■ **WHAT YOU ARE ASKED TO DO**
Print the records below exactly, with no pictures.

■ **RECORD EXCERPTS**
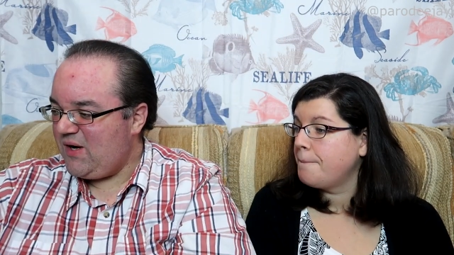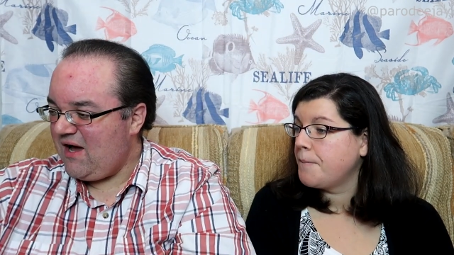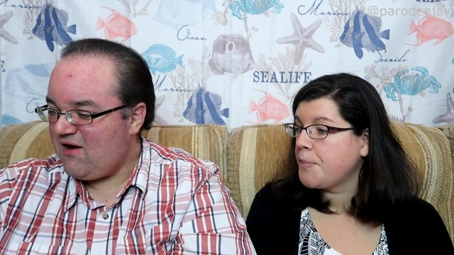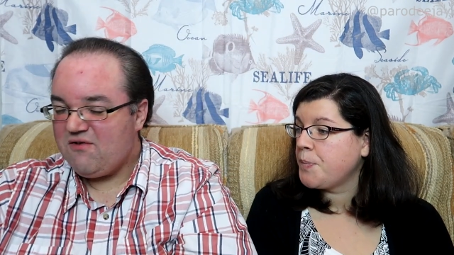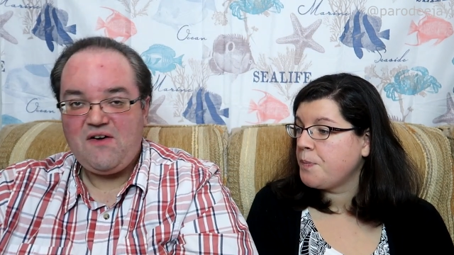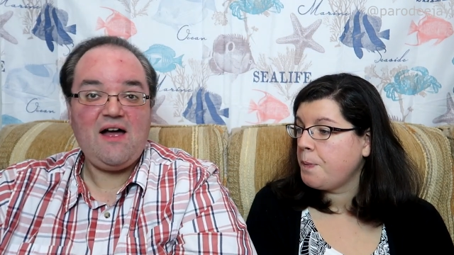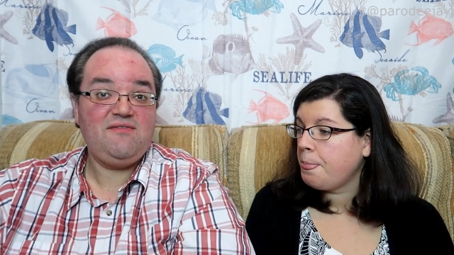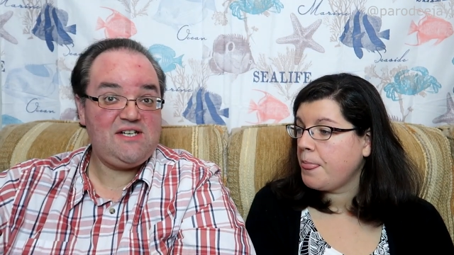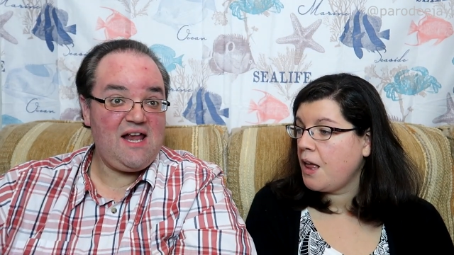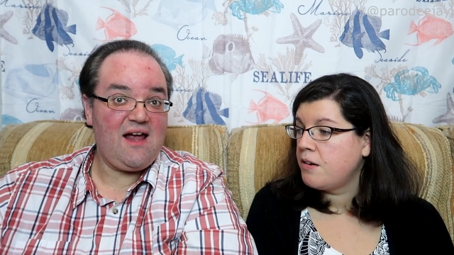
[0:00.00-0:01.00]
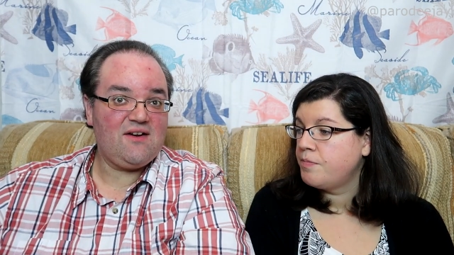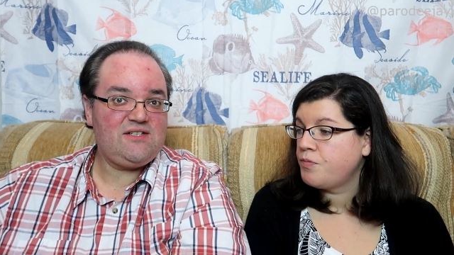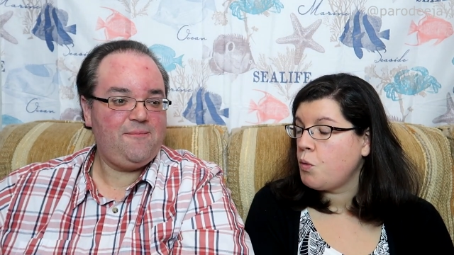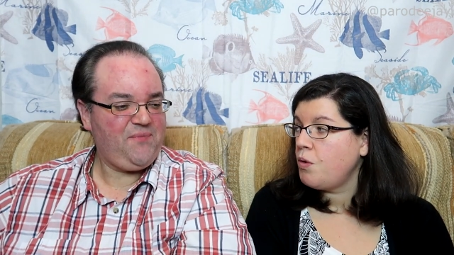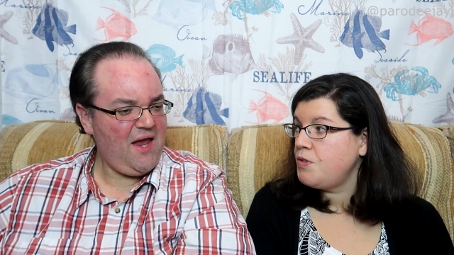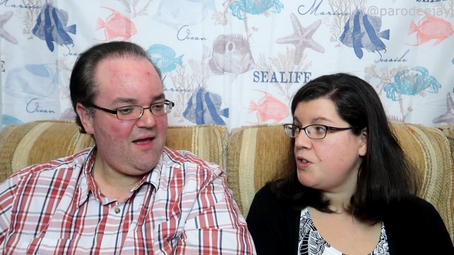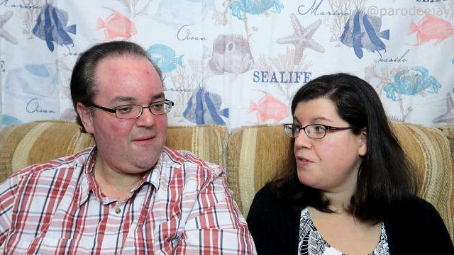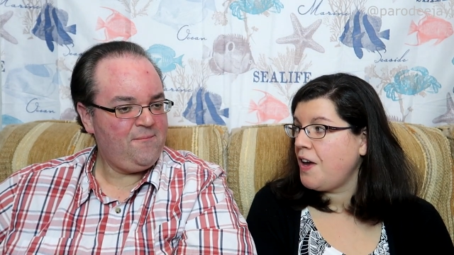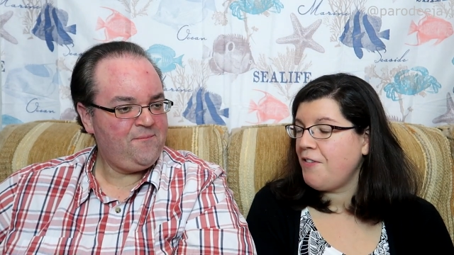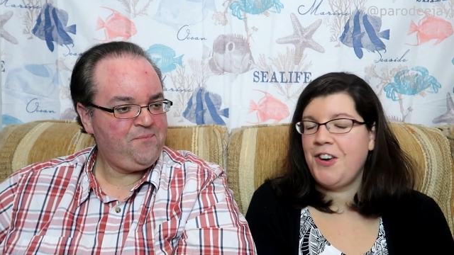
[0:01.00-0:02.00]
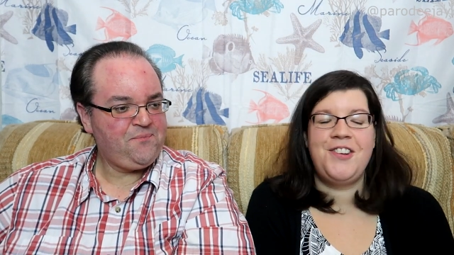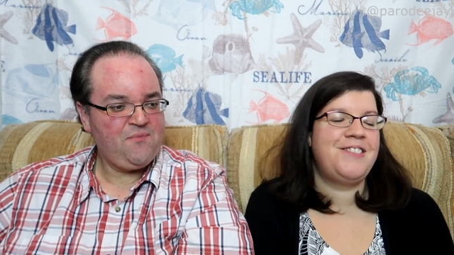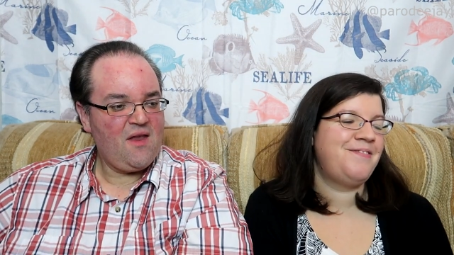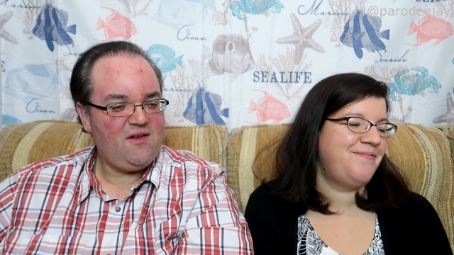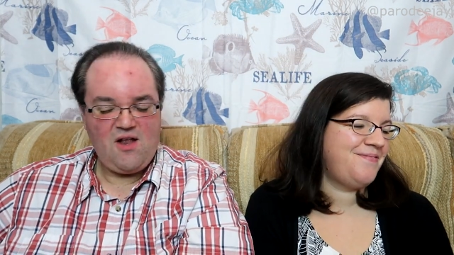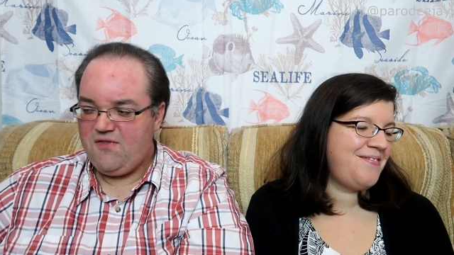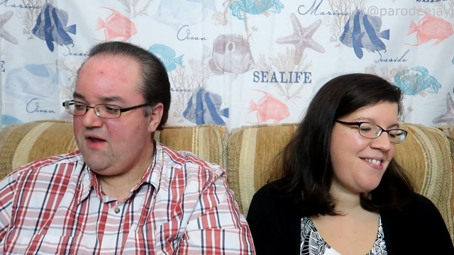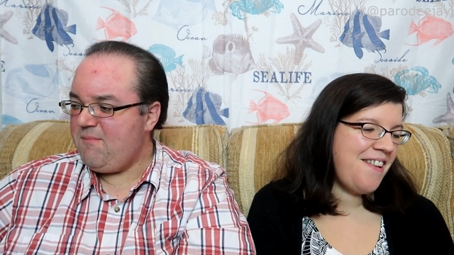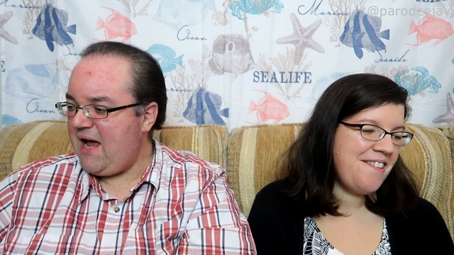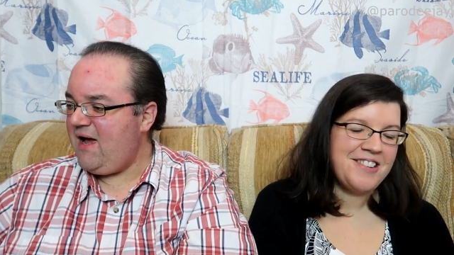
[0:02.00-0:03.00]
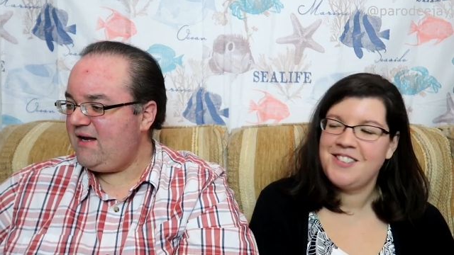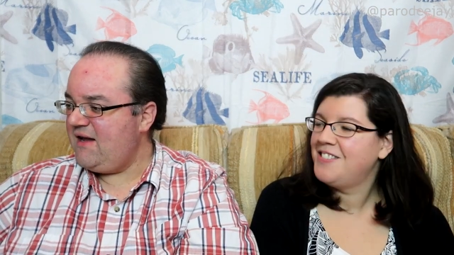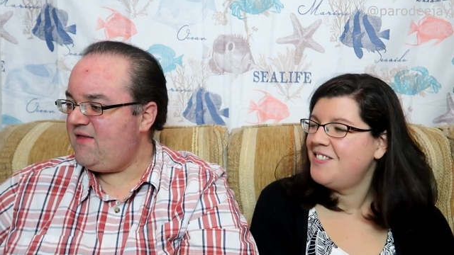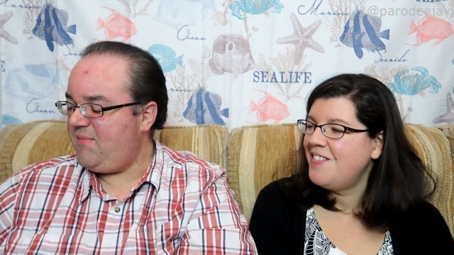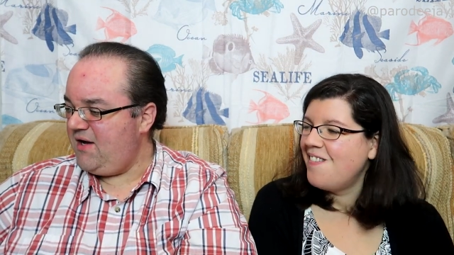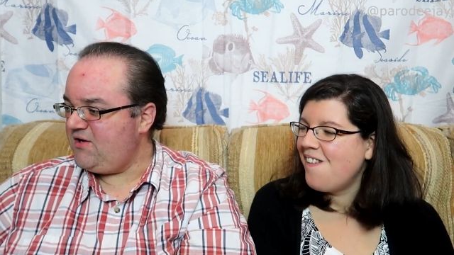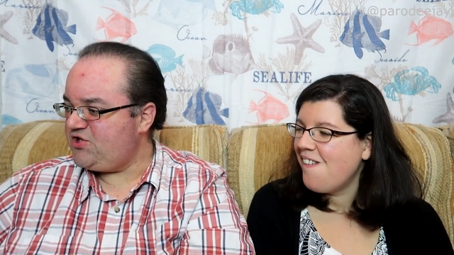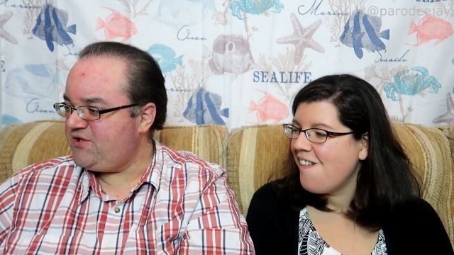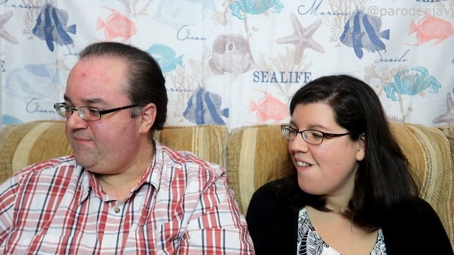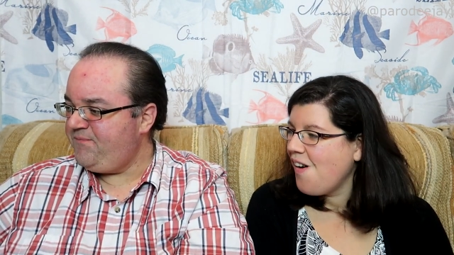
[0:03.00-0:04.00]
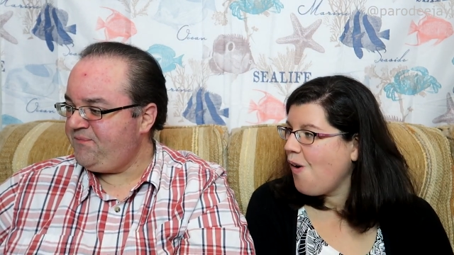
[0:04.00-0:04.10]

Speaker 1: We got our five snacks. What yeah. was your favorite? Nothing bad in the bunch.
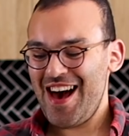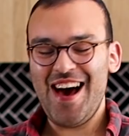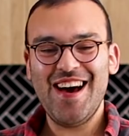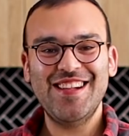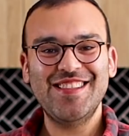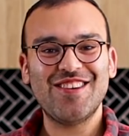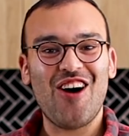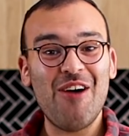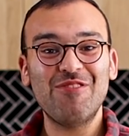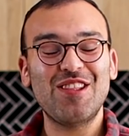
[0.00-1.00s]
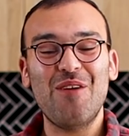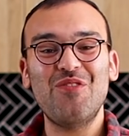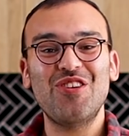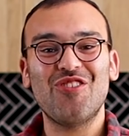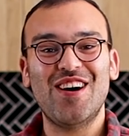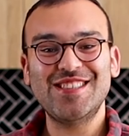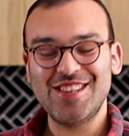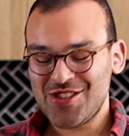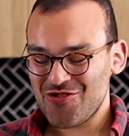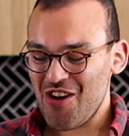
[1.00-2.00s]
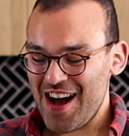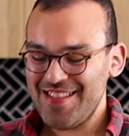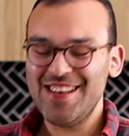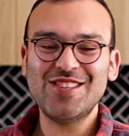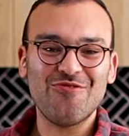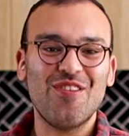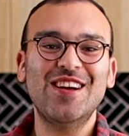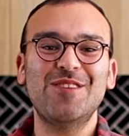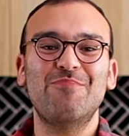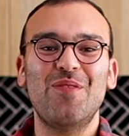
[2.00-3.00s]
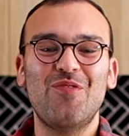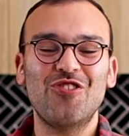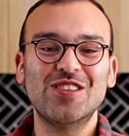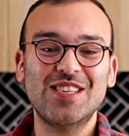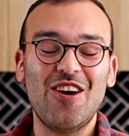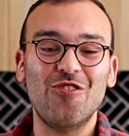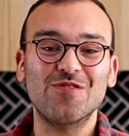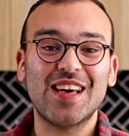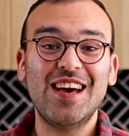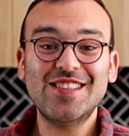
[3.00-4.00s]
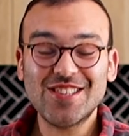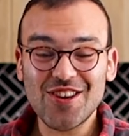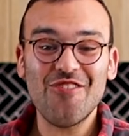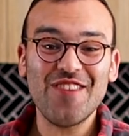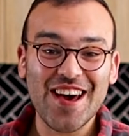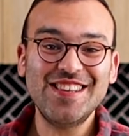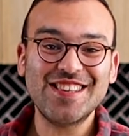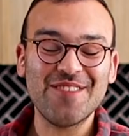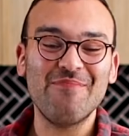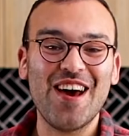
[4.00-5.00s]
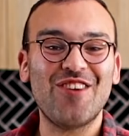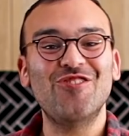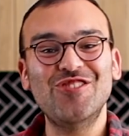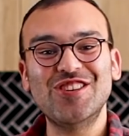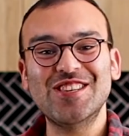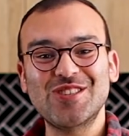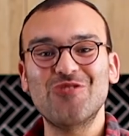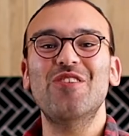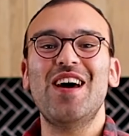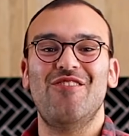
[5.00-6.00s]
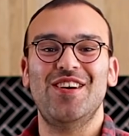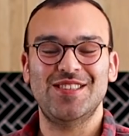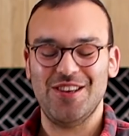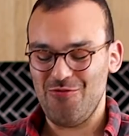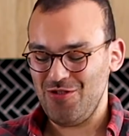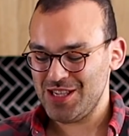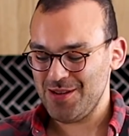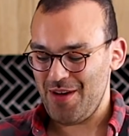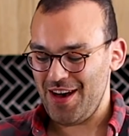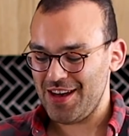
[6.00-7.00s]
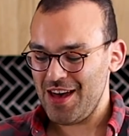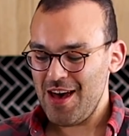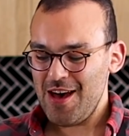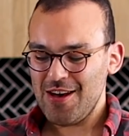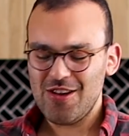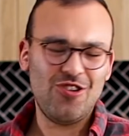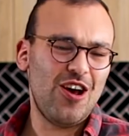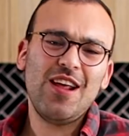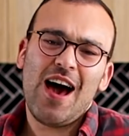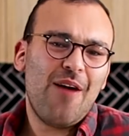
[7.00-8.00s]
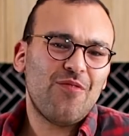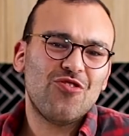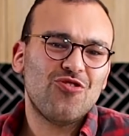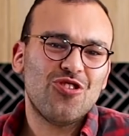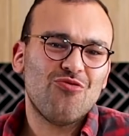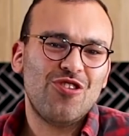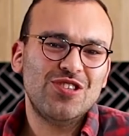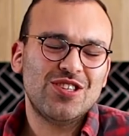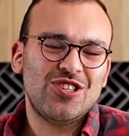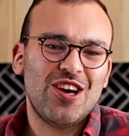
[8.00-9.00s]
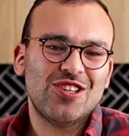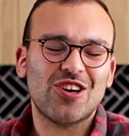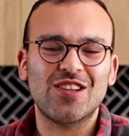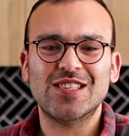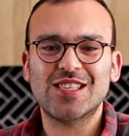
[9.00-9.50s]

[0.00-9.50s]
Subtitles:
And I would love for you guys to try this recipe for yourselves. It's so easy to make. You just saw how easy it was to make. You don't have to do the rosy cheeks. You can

■ **PROBLEM SOLUTION**
[0:00.00-0:01.00]
[0:01.00-0:02.00]
[0:02.00-0:03.00]
[0:03.00-0:04.00]
[0:04.00-0:04.10]

Speaker 1: We got our five snacks. What yeah. was your favorite? Nothing bad in the bunch.
[0.00-1.00s]
[1.00-2.00s]
[2.00-3.00s]
[3.00-4.00s]
[4.00-5.00s]
[5.00-6.00s]
[6.00-7.00s]
[7.00-8.00s]
[8.00-9.00s]
[9.00-9.50s]

[0.00-9.50s]
Subtitles:
And I would love for you guys to try this recipe for yourselves. It's so easy to make. You just saw how easy it was to make. You don't have to do the rosy cheeks. You can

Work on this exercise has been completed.